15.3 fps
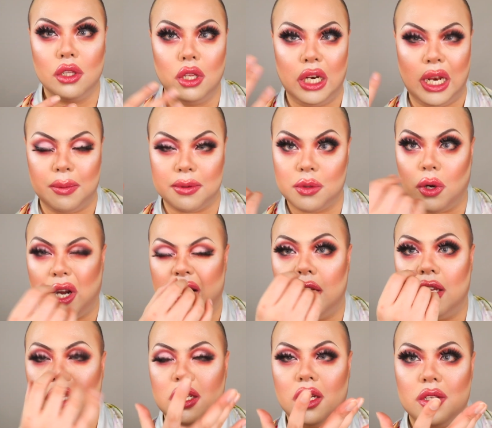The lip's wider,
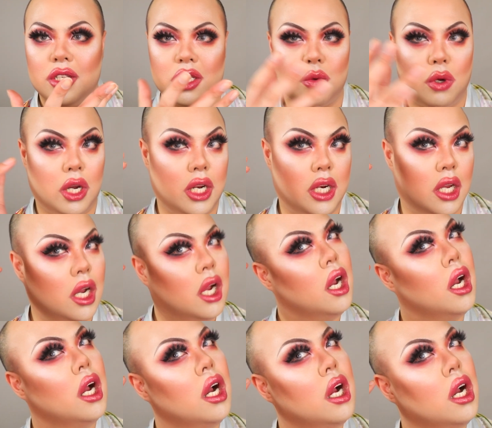the nose is wider,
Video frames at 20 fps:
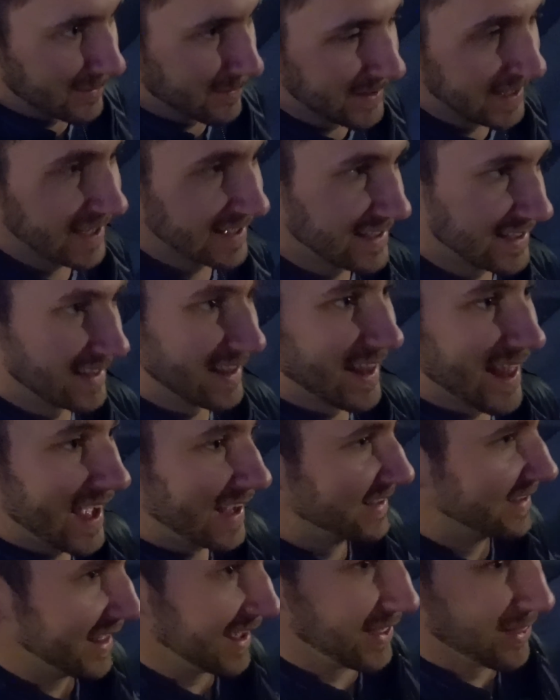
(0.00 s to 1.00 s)
Because in the
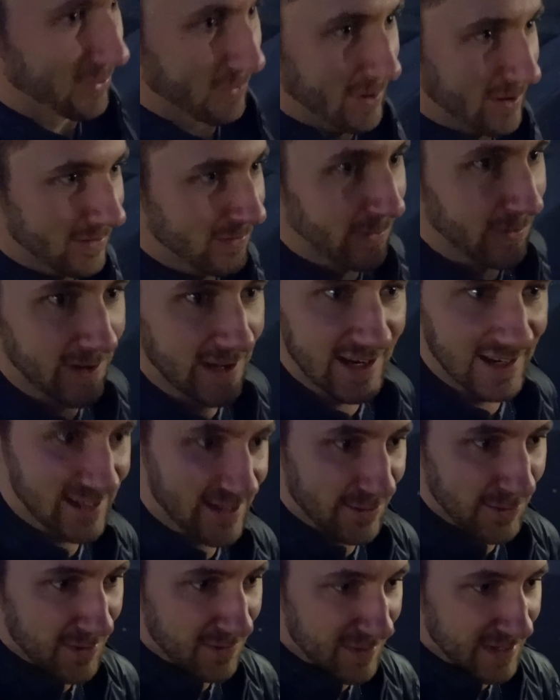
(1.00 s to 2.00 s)
last like 3 or 4 years
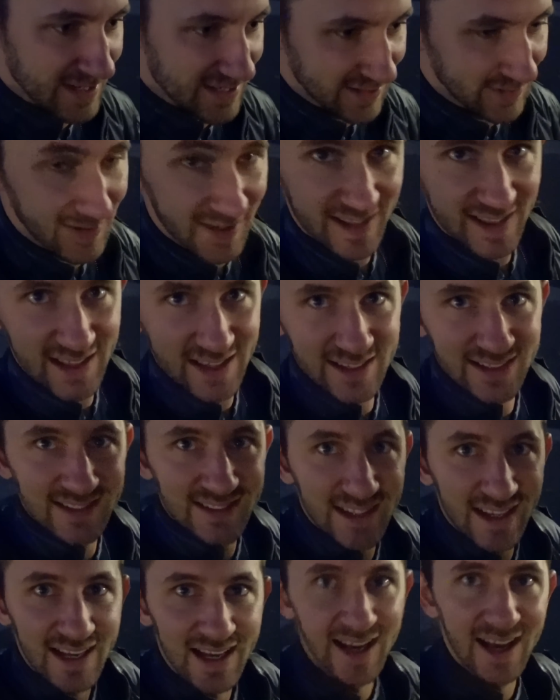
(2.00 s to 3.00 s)
that we've been doing this,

Exercise objective – With the pictures left out, output all the entries exactly.

Exercise solution –
15.3 fps
The lip's wider,
the nose is wider,
Video frames at 20 fps:
(0.00 s to 1.00 s)
Because in the
(1.00 s to 2.00 s)
last like 3 or 4 years
(2.00 s to 3.00 s)
that we've been doing this,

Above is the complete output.